Komunalna Banka Skopje was established in 1955, specialized for approving housing loans and financing construction operations.

Since 01/01/1966 Komunalna Banka was transformed into a mixed type of bank and gets a new name, Komercijalno-Investiciona Banka Skopje. The three leading banks in the Republic of Macedonia, Stopanska Banka Skopje, Komercijalno-Investiciona Banka Skopje and Bitola, were integrated in the year 1971 in a bank operating under the name Stopanska Banka - Branch Skopje. This bank was the first bank that introduces current accounts for the citizens.

In 1980 Komercijalna Banka Skopje exited lineup with Stopanska banka Skopje.

In 1989, the Law on Banks and other financial institutions was brought, and in 1990 the Bank was transformed into the first joint stock company in the country and carries the current name Komercijalna Banka AD Skopje.

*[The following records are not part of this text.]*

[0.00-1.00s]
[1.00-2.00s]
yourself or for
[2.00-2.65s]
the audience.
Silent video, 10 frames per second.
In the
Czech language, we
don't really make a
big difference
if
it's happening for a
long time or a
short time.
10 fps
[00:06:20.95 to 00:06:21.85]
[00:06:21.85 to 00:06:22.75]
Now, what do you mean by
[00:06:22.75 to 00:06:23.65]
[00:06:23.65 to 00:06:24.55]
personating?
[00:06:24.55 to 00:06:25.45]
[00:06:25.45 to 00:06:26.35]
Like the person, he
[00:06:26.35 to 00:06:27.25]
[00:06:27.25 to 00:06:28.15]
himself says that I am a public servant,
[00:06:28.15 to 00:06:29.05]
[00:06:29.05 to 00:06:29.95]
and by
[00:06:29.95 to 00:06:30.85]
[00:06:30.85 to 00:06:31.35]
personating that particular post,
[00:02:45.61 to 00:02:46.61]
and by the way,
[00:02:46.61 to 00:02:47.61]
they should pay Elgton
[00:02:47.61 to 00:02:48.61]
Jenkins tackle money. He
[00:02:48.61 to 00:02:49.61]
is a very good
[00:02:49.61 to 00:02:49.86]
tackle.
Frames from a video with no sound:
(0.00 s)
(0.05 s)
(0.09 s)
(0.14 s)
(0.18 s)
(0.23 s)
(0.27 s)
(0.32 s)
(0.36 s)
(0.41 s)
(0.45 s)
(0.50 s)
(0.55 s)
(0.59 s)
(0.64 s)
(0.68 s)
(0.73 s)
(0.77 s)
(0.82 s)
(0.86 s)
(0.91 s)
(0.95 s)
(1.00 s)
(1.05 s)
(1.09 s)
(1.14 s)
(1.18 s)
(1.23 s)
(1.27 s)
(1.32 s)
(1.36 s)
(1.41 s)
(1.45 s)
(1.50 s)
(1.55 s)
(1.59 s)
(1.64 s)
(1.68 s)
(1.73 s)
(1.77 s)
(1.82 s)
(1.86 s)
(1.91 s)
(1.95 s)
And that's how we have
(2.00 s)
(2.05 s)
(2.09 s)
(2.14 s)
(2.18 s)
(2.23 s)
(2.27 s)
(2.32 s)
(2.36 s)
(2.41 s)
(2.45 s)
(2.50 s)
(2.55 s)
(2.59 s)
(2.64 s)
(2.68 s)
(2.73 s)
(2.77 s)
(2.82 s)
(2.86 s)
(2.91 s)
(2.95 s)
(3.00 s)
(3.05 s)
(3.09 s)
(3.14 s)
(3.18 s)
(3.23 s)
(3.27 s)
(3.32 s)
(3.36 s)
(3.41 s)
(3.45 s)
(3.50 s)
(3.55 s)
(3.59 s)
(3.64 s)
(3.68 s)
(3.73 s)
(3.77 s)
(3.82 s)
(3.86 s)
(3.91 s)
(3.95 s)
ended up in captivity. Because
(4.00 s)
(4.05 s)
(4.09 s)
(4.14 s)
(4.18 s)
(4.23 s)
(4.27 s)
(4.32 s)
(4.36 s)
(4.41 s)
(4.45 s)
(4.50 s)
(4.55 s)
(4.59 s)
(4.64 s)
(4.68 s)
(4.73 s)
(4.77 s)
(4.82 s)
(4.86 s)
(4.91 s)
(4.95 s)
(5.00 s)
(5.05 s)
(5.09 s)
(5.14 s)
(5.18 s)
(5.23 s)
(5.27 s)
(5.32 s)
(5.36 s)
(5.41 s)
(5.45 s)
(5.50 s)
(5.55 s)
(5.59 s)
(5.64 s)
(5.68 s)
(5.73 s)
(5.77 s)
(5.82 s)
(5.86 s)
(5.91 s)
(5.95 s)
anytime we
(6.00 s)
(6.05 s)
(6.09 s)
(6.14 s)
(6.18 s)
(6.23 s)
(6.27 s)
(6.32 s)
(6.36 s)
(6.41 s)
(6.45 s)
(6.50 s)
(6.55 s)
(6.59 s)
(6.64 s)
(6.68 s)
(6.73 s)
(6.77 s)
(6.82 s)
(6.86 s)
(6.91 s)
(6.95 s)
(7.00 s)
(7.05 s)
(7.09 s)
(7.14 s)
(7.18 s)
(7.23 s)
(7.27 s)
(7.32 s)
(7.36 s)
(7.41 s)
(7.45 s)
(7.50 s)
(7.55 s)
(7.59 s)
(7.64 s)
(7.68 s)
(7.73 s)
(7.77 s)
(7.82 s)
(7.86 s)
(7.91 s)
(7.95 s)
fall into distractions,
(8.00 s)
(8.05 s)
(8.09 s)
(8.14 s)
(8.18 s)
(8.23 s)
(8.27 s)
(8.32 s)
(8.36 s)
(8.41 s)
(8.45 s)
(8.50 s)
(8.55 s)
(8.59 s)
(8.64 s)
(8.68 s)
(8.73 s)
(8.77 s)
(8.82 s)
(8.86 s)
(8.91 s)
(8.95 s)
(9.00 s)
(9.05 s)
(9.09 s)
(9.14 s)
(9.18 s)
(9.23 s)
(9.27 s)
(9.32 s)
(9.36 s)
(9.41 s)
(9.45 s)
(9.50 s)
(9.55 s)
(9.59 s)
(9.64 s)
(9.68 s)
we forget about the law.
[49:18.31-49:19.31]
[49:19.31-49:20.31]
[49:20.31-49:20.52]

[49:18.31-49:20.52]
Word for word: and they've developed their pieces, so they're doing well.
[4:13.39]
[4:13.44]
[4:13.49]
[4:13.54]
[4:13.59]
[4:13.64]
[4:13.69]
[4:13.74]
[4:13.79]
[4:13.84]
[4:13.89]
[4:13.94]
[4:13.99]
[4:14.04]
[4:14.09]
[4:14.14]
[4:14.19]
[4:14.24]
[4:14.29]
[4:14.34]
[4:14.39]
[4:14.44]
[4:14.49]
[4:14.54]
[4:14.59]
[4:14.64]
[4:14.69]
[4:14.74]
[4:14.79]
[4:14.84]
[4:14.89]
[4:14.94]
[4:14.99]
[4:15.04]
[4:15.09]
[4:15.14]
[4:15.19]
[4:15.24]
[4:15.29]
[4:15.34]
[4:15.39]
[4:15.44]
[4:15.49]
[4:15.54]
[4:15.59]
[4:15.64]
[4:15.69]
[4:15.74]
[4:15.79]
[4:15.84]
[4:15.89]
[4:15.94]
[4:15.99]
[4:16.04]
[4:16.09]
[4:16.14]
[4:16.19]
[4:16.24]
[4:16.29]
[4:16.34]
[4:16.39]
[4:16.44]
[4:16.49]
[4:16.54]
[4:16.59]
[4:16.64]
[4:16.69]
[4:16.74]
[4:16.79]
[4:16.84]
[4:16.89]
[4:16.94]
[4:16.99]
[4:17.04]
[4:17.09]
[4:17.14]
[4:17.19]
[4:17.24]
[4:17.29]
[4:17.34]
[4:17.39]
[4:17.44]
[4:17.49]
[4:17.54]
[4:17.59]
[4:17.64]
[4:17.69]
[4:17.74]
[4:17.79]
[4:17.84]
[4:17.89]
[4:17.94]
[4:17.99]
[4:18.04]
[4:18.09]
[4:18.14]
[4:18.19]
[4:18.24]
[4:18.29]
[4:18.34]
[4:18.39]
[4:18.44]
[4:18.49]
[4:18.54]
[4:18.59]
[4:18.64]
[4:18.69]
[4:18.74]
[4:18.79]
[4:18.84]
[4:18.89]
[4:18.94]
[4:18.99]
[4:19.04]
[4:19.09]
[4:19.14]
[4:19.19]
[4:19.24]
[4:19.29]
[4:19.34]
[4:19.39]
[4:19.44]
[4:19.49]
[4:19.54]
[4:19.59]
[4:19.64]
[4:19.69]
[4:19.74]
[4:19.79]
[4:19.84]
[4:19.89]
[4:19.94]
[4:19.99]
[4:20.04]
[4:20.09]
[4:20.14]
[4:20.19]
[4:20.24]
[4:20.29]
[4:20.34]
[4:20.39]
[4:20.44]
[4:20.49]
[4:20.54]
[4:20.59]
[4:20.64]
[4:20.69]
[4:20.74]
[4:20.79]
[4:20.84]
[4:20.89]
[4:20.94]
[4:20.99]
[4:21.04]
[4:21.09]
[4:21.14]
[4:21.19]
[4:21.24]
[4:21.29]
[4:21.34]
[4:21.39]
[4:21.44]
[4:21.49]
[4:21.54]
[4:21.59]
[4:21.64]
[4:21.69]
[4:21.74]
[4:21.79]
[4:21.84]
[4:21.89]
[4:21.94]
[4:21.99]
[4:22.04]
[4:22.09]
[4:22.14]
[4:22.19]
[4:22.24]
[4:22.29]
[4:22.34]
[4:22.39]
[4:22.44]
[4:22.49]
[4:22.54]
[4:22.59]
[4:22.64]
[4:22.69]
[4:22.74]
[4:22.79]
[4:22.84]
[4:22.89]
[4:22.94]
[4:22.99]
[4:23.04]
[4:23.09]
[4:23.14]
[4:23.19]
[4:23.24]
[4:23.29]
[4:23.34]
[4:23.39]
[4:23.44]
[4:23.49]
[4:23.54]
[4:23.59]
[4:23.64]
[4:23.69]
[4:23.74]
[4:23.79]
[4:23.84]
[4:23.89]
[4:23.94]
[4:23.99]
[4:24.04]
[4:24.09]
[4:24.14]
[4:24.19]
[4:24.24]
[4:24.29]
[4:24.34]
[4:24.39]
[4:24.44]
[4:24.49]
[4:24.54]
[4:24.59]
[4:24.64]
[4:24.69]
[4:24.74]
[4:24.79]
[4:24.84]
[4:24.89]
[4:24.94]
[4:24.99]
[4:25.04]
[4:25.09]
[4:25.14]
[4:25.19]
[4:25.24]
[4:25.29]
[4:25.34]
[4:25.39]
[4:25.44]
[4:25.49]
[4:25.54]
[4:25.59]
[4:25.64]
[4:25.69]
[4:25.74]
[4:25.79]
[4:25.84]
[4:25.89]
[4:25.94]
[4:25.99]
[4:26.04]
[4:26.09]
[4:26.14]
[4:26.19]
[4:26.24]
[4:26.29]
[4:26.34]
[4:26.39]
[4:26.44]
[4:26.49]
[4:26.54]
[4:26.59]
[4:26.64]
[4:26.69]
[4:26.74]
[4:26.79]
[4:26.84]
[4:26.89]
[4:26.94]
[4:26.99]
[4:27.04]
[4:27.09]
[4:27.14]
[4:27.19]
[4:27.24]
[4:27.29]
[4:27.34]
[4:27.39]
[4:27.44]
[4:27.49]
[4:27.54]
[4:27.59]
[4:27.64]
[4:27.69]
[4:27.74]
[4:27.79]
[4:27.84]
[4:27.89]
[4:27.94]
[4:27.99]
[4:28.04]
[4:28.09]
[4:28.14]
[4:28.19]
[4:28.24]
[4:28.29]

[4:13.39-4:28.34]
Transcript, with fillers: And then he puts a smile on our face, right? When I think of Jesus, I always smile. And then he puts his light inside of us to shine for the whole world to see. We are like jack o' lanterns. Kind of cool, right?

By December 2005, Komercijalna Banka's market share reached 26.3 percent of total assets, making it the country's largest bank ahead of Stopanska Banka.

==Operations==

Komercijalna Banka Skopje is a universal bank licensed for performing all types of banking operations, combining the functions of commercial banking, savings deposits and investments, as well as banking services provided to the citizens and enterprises in the domain of domestic and international payment operations.